Alan Greenspan is well loved among the governing elites and seldom criticized, because he convincingly plays the role of America's Dr. Pangloss. When the occasional upset occurs, the wise Federal Reserve chairman comes forward to reassure the citizenry: Not to worry, we are still living in the best of all possible worlds. Disregard the stock-market meltdown that destroyed trillions in putative savings; market adjustments of value are entirely normal to free-market capitalism and altogether unavoidable. Never mind Bush's budget deficits; these will be corrected through further tax reductions and privatization of federal functions like Social Security. Do not fret over the buildup of household debt, the stagnation of hourly wages, the absence of jobs for many unfortunate citizens; people should instead feel good about the economy. Productivity is improving robustly, so too corporate profits, which insures that everything will work out for the best.
Father Greenspan has been taking a victory lap these past few months, declaiming cheerfully on these and other matters, basking in the glow of his seventeen-year tenure. The President recently nominated Greenspan for another term as Fed chairman--his last, presumably--and the Senate's reconfirmation hearing will likely resemble Queen Victoria's Jubilee. Greenspan made himself the living embodiment of the conservative market orthodoxy that still reigns over conventional opinion, despite its spectacular failures. He preaches it, he governs by it, he explains away the many contradictions. Not surprisingly, the monied interests of Wall Street and corporate America like it like that. So do the major news media who, true believers themselves, see nothing to question in Greenspan's monetary policy. In the face of this establishment unanimity, even once-reliable critics like organized labor have lost their voice.

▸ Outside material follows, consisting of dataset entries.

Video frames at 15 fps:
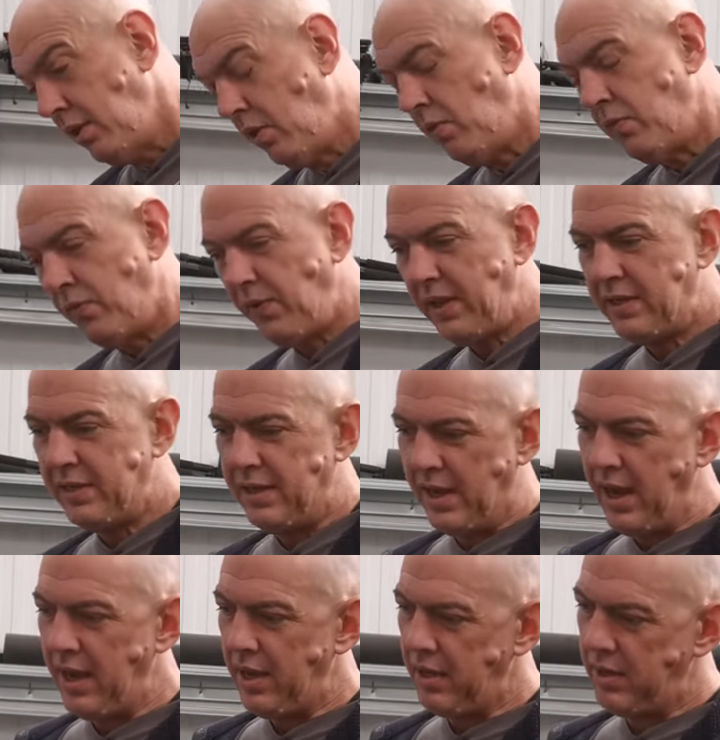that will fit
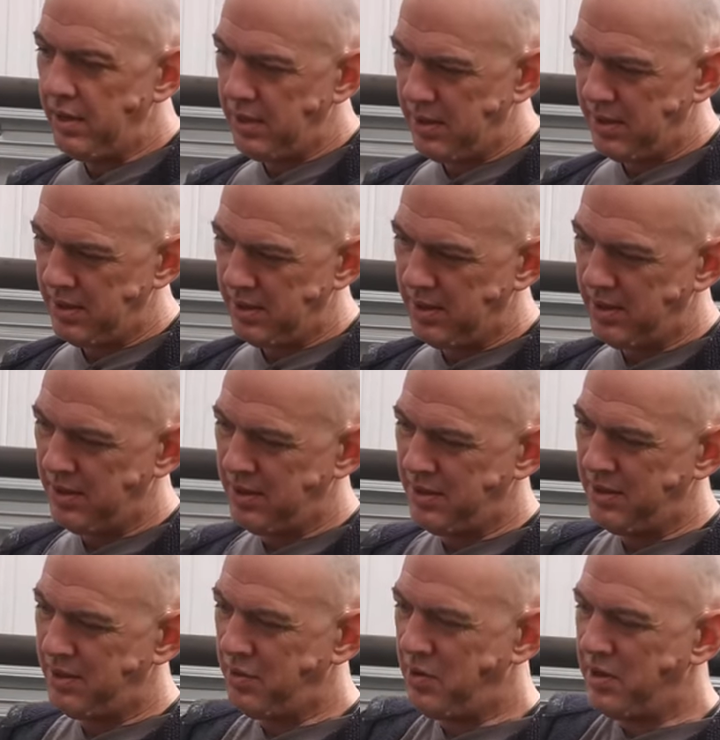it,
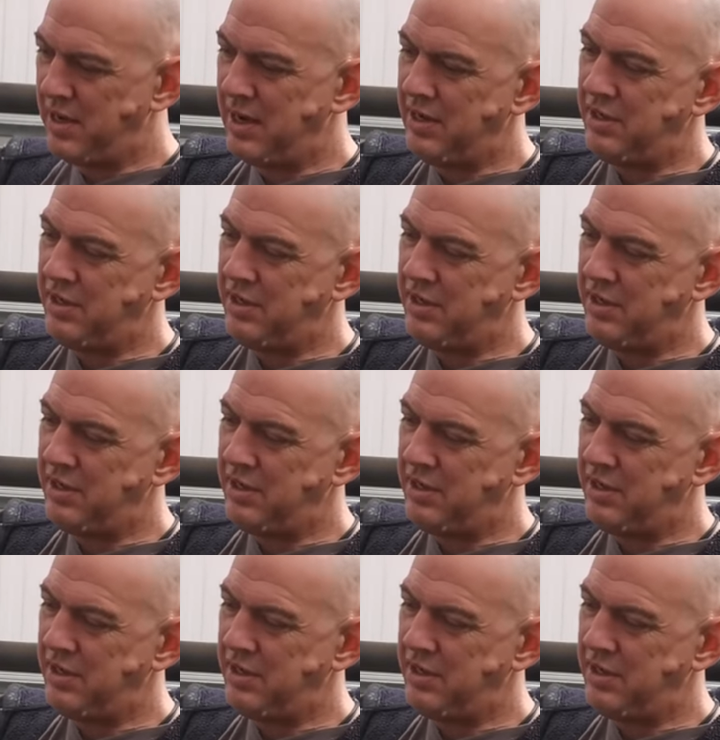so I can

But all is not quite as Greenspan would have us believe, and someday hence, when a bold young scholar sets out to write a revisionist history of the Greenspan era, she will find an abundance of good material. He triggered two recessions, both by accident if one believes his public testimony. He passively observed the runaway inflation of stock-market prices and refused to do anything to avert the eventual collapse. He engineered legality for the new megabanks like Citigroup and JPMorgan Chase, both of which became festivals of megabanking fraud. The central indictment, however, will involve the many ways Greenspan's hard-money policy unbalanced the economy by favoring financial interests over the real economy of work and wages. For most of his tenure, in pursuit of reducing inflation further, Greenspan held back economic growth in order to maintain an artificial surplus of labor--higher unemployment that guaranteed that wages would stagnate to the benefit of profits and financial returns. It worked, of course, but far too well. Greenspan drove the price indicators down to zero and didn't know when to stop. He pushed the economy into the danger zone of deflation--falling prices, inadequate demand, imperiled debtors--and reversed course much too late to avoid various disasters. The economy is still struggling with the consequences of his monumental error.